Print Friendly
What’s Schipper Saying? “Very Little Energy Savings Per Car Clunked”
Cash for Clunkers "headquarters" in Maine. Photo by Tony the Misfit.

Cash for Clunkers "headquarters" in Maine. Photo by Tony the Misfit.

Welcome to our first weekly installment of “What’s Schipper Saying?”, a “Where’s Waldo”-esque online scavenger hunt of comments about sustainable transport, cities and fuel efficiency made by EMBARQ Founder Lee Schipper, a senior research engineer at the Precourt Energy Efficiency Center of Stanford University.

Schipper, a.k.a. Mr. Meter, leaves a trail of commentary on popular blogs across cyberspace. We track him down…so you don’t have to…and offer a round-up of his latest responses to hot topics in the world of sustainable cities. This week, he had something to say about Cash for Clunkers.

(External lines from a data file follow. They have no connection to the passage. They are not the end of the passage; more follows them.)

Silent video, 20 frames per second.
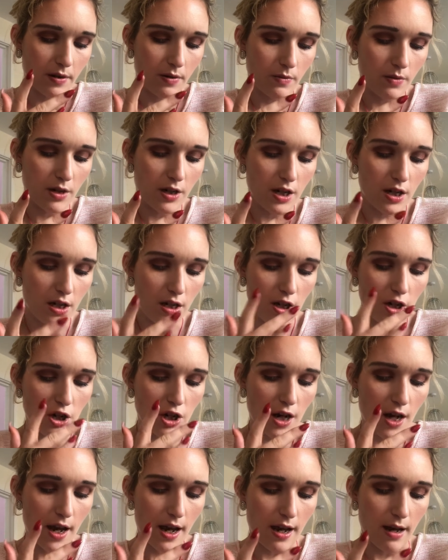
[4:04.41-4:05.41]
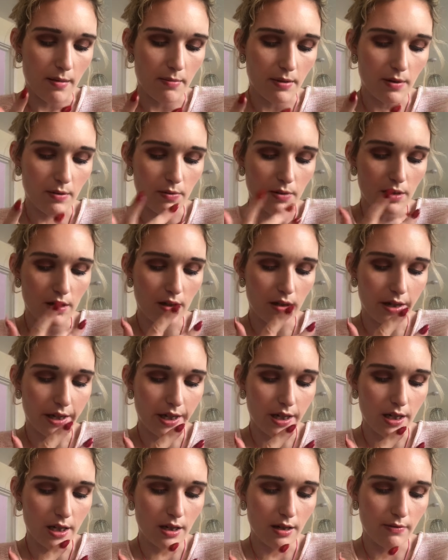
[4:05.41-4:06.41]
which is a shame. I would have
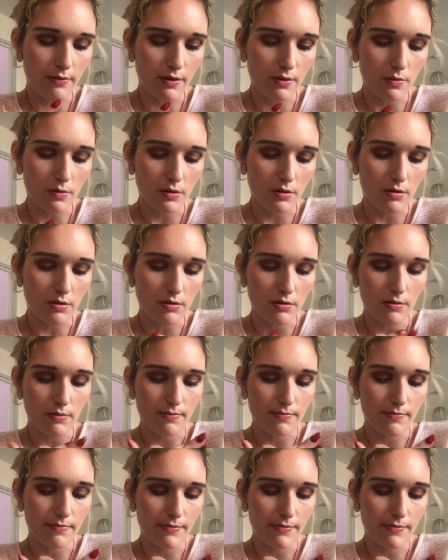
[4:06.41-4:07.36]
liked it if it was,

In the post, “Weekend Opinionator: Was the Car Rebate Plan a Clunker?”, New York Times blogger Tobin Harshaw writes about an ongoing argument between The White House and certain media outlets about whether the government-backed car rebate program was good for the country’s overall vehicle sales. The debate centers around a recent analysis by Edmunds.com that claimed “sales were incremental” and “the rest of the sales would have happened anyway, regardless of the existence of the program.”

WHAT’S SCHIPPER SAYING?
Schipper chimed into the discussion from an environmental standpoint, commenting mainly on his conclusion from earlier this summer that the environmental impact of the program is negligible: “The available data suggest very small energy and CO2 savings per car clunked, particularly compared with the government price tag.”

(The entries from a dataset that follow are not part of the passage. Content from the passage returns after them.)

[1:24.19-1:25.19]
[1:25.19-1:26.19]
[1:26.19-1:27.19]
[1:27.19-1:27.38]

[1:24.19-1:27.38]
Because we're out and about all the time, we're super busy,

He goes on to highlight some of the economic considerations of “C4C”:

We did not address the issue of whether C4C led to more car sales than otherwise. Again, a detailed macro economic model is required. A month ago C4C was hailed as stimulating spending in July and August. Today it is cursed as having ended, resulting in weaker auto sales. But C4C only paid for a small part of the price of a new car. If more consumers bought cars because of C4C than otherwise, what did they NOT buy in order to scrape together money to buy more cars than otherwise.

The answers are not simple, but all evidence points to a very small energy and CO2 savings. And my bet is once we have monthly figures on consumer expenditures and car sales for the entire period we will see little benefit from C4C. Ironically the roughly $3 billion doled out would cover the extra cost of roughly 600 -700 THOUSAND hybrid cars compared with conventional cars. Now there would have been real savings.